Para mara görmedik biz. Yalan söylemeyeyim, Kanarya Adaları'na gitmişlerdi. Fatih hoca, dönerken 1 milyar para vermiş Alper'e. Hepsi bu... Ben hâlâ o gazeteleri saklıyorum bak. Ne diyor sizin gazetenizde o zaman: "Alper, bu sakatlık sonrası tüm maçlarda oynamış gibi prim alacak" diyor. Futbol nankör diyorlar ya Zafer bey... Futbol değil, insanlar nankör. Bak söylüyorum işte; Emre (Belözoğlu) hep geldi köye ziyarete. Suat'tan (Kaya) Bülent'e (Korkmaz) hepsi yardım etti. Hiç unutmam; Suat, Beşiktaş maçı primlerinden para toplamış, bize getirmişti. Ahmet Yıldırım, Emrah, Saffet hepsi geldiler. Futbolculardan yana tek kelime etmem, ama kulüpten çok şikayetçiyiz çook...
Sonra...
Alperim iyileşmeye başladı. Lucescu dönemiydi ve bize çok teklif geliyordu. Ama hep engel oldu Abdurrahim Albayrak... Galatasaray'da kalmasını istedi. Hem dışarıya göndermediler hem de 5 kuruş para vermediler. Devletin verdiği altınlar vardı hani, bir tane görmedik biz. Haa hiç verilmedi mi? Verildi. Ankara'ya gitmişlerdi; Bülent Ecevit, Tansu Çiller, Recai Kutan ve Mesut Yılmaz'la yemek yemişlerdi. Orada herkese 10 cumhuriyet altını verildi. Fikret Ünlü, Spor Bakanı'ydı. Ecevit de 10'ar tane kendi cebinden verdi. İnkâr edemem ki bunları, Çiller'in, Yılmaz'ın, Kutan'ın verdiği hediyeleri... Herkesten bir şey gördük, kulüpten hiç bir şey görmedik. Gözümün önünden gitmez o an: Annem, hastanede ağlıyordu, Alper'imin kapısının önünde. Şansal Büyüka da oradaydı. Fatih hoca geldi ve "Anne ağlama. Ne gerekiyorsa yapılacak" dedi. Ne yapıldı peki? Hiçbir şey.

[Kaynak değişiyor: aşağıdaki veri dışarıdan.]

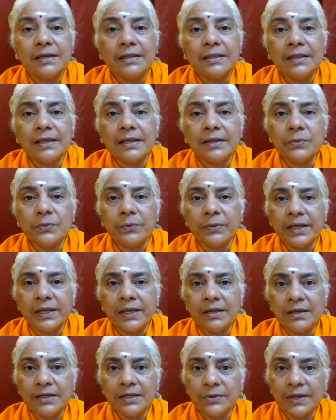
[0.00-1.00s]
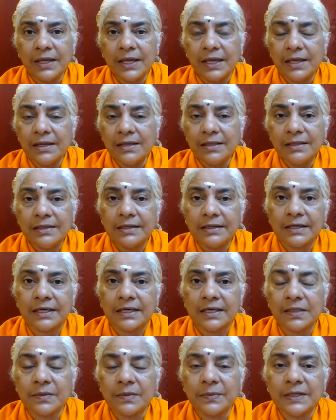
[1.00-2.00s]
that when you gain the
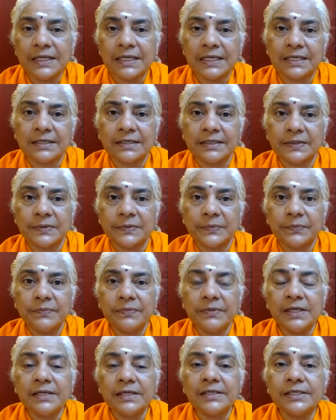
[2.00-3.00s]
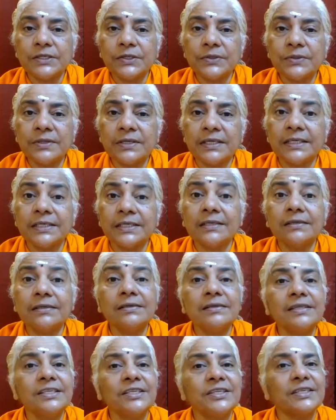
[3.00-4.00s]
Atma Jnanam, there is no
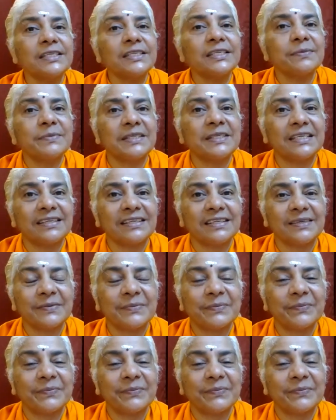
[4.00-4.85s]
return to samsara.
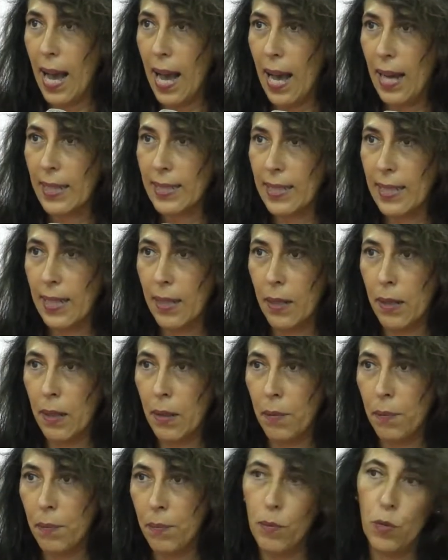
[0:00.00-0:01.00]

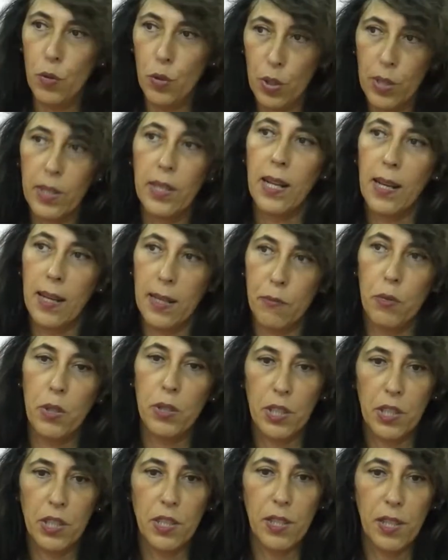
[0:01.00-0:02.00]
You can
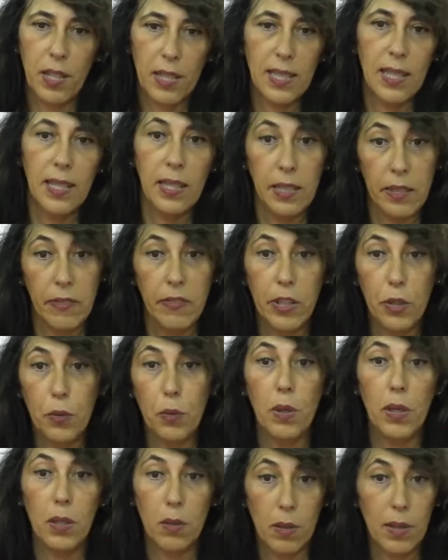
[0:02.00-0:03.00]
register as an
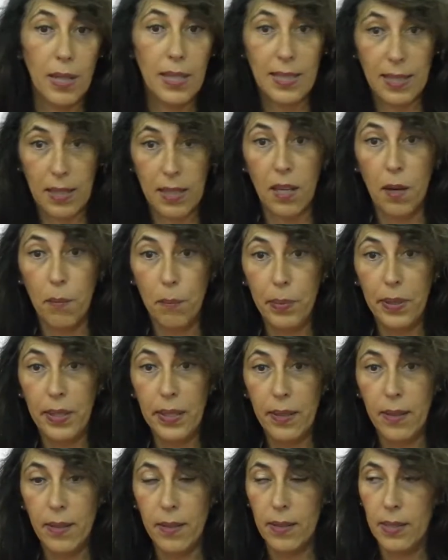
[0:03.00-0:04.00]
individual or as a
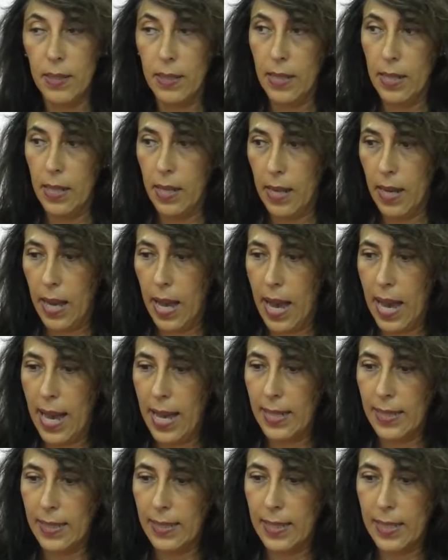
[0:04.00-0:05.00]
company,
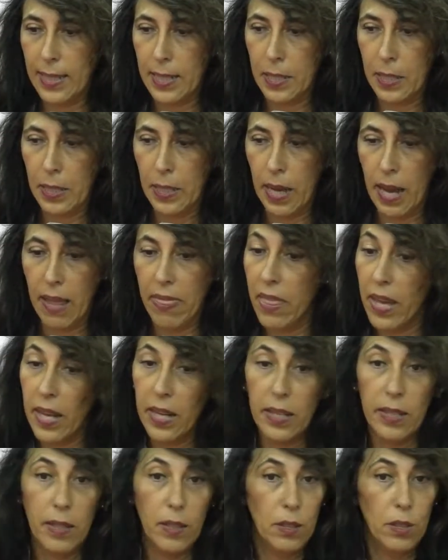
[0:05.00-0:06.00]
and
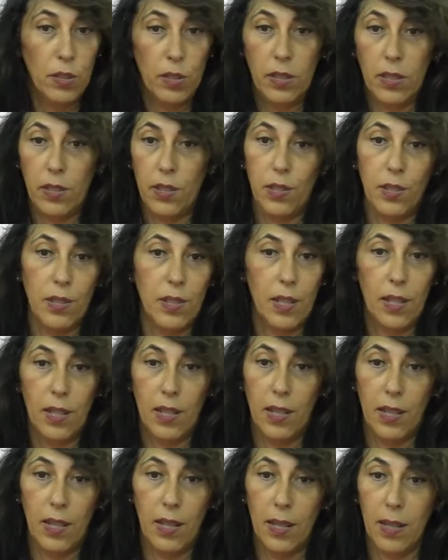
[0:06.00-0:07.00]
then you just
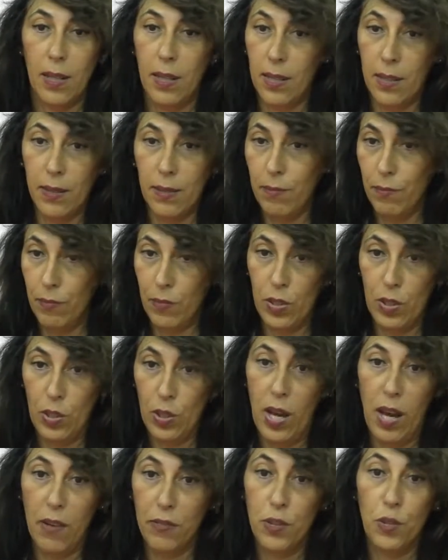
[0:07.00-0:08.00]

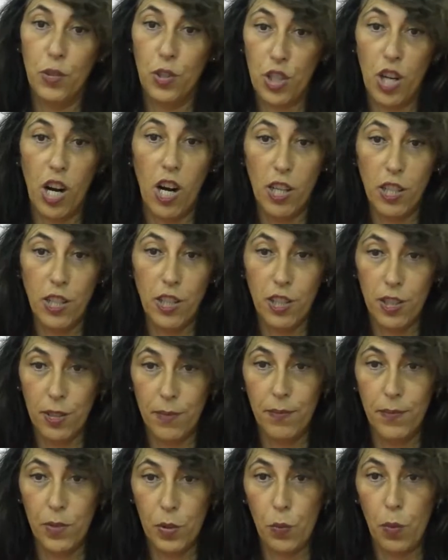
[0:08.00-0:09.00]
you have to charge
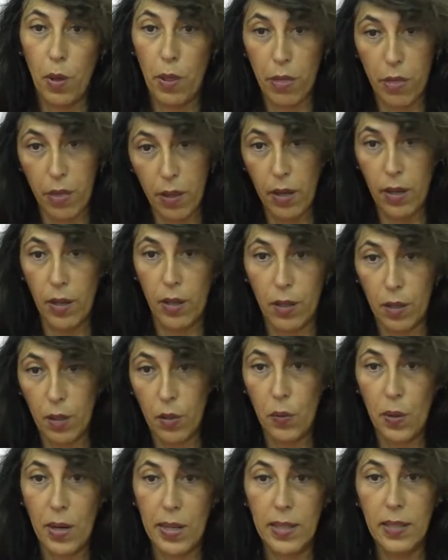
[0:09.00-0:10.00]
with
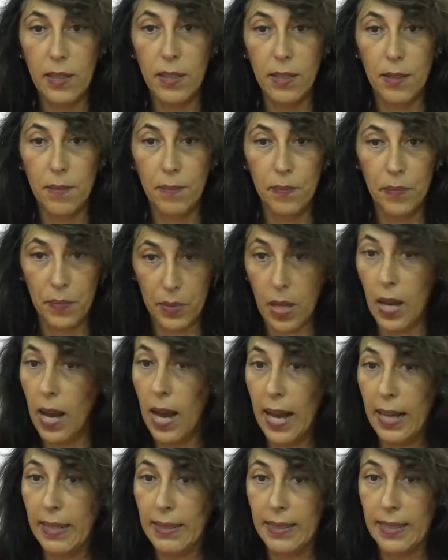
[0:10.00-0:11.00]
credit
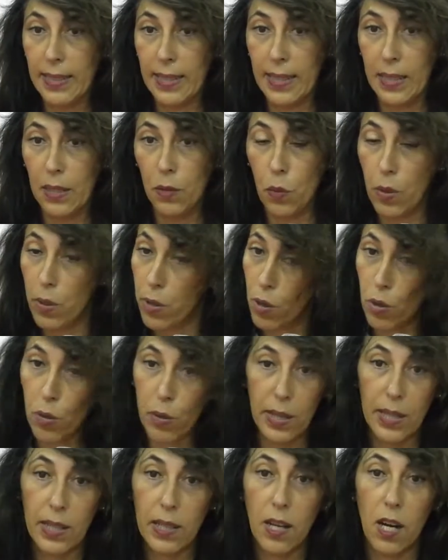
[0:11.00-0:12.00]
and with your
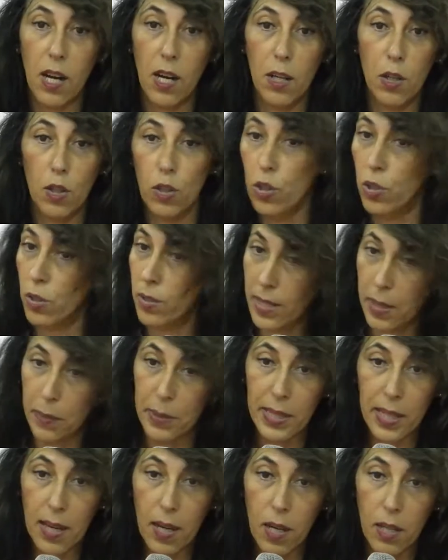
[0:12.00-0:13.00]
credit card or your
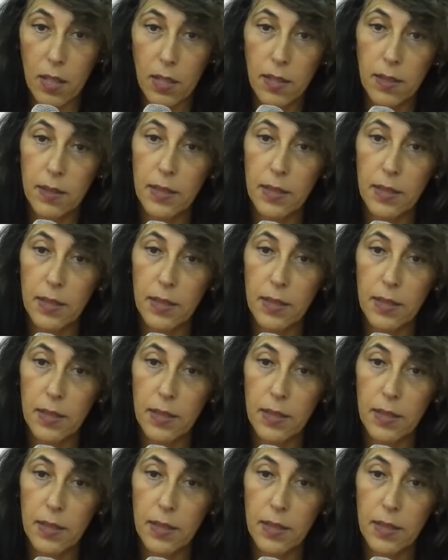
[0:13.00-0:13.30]
debit card,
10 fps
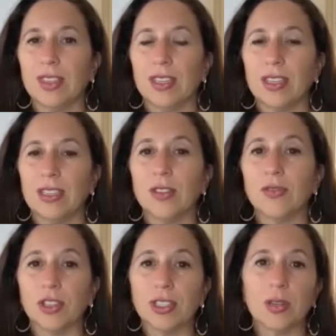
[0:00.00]

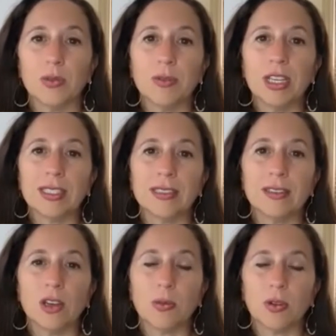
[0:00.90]
different? Like, what makes
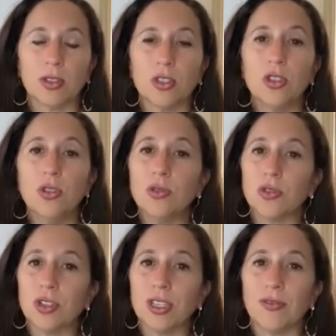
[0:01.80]
airports choose
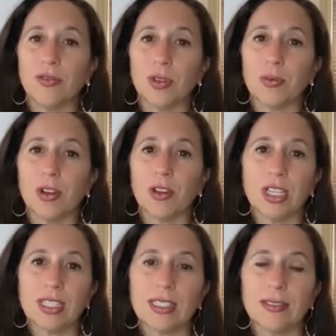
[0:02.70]
Trinity for their projects?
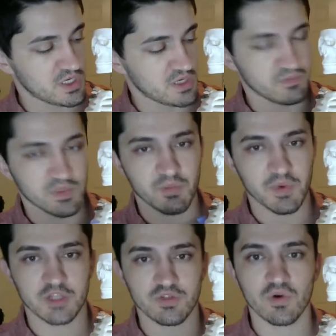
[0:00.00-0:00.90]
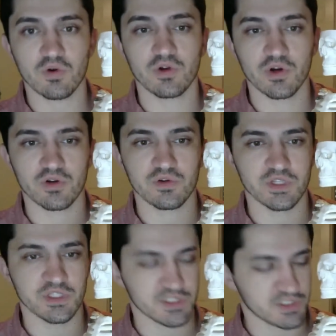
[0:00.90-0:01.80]
pectoral girdle
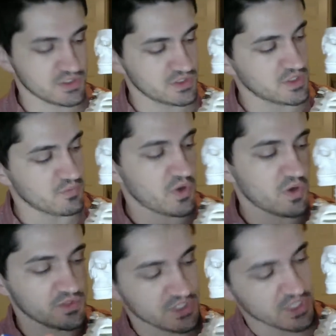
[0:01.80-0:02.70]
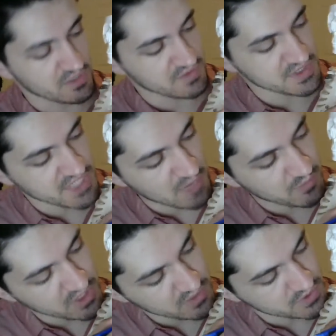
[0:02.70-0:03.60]
is composed of the scapula,
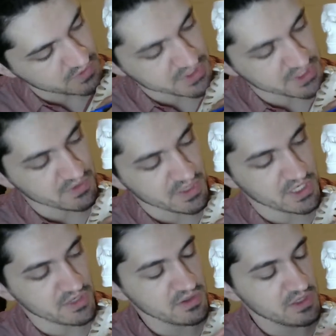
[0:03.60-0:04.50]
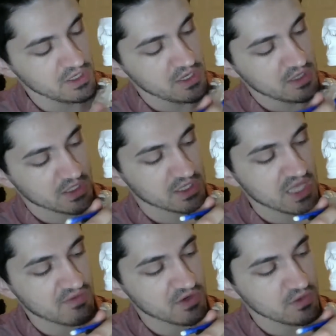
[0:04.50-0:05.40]
which you can see right here, the
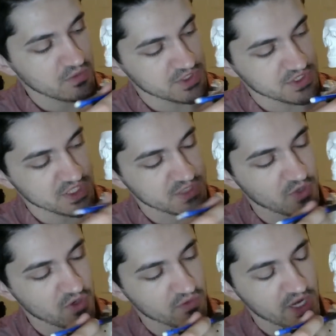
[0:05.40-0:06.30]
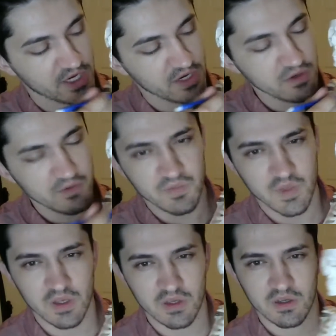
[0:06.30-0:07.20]
clavicle, which is this bone right here.
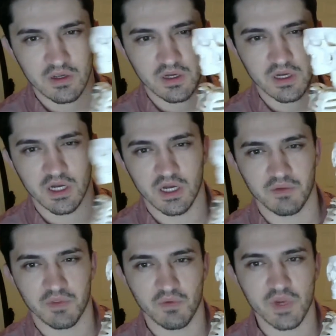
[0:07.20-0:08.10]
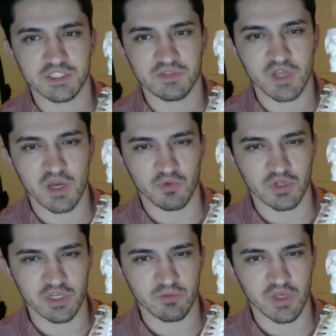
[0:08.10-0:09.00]
The rest of the upper
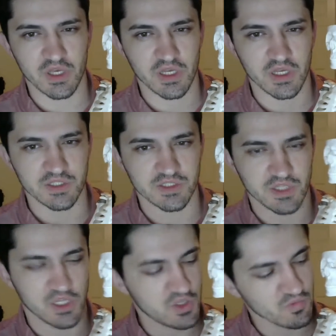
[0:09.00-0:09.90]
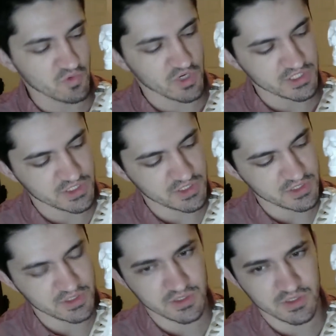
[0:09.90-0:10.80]
limb is the humerus,
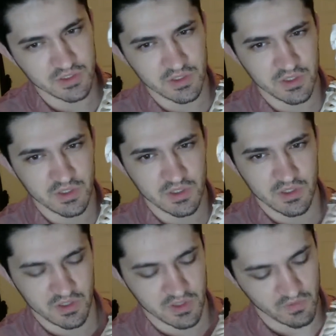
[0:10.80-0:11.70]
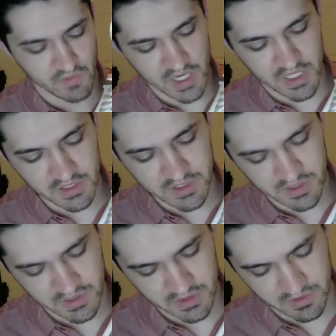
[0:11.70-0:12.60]
the radius,
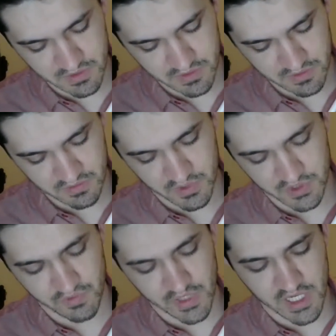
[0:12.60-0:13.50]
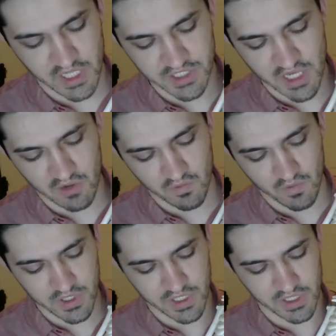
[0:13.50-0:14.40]
which radiates outward
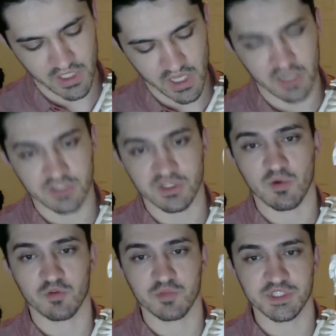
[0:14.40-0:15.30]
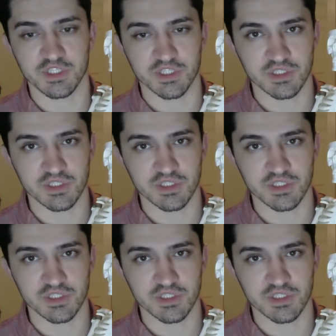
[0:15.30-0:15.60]
in the anatomical position,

İlk ameliyat sonrası düzelmedi mi Alper?
Biraz düzeldi, ama sonra tekrar sakatlandı. Yine Florya'da... Tedavi ettireceğiz, ama para kalmadı ki bizde... 4.5 yıllık mukavelesi var Galatasaray'da, oynuyor para alamıyor, kaçmak istiyor göndermiyorlar.
Alper, tedavi için köyden mi gelip gidiyordu İstanbul'a?
Git-gel olmuyordu. Mecburen İstanbul'a taşındık. 4-5 ay kaldık, geri döndük. Çünkü kirayı ödeyemedik. Ev sahibi Lüleburgazlı, hemşehri yani. Param yoktu, ama gittim, Alper'in PAF Takım'da oynarken maçlarını çektiğim kamerayı verdim kiraya karşılık.
Ne kadardı kira?
200 bile değil, 180 milyondu. Bir şey daha anlatayım size. Futbol diye diye okulu ihmal ettik. Sonra özel okulda okutmak istedim Alper'i. Bayrampaşa'da bir ticaret lisesi. Hepsini ödedim, 500 milyon kaldı. Gittim Silivri'ye, bir mağazadan taksitle bir kamera daha aldım ve öğretmene verdim.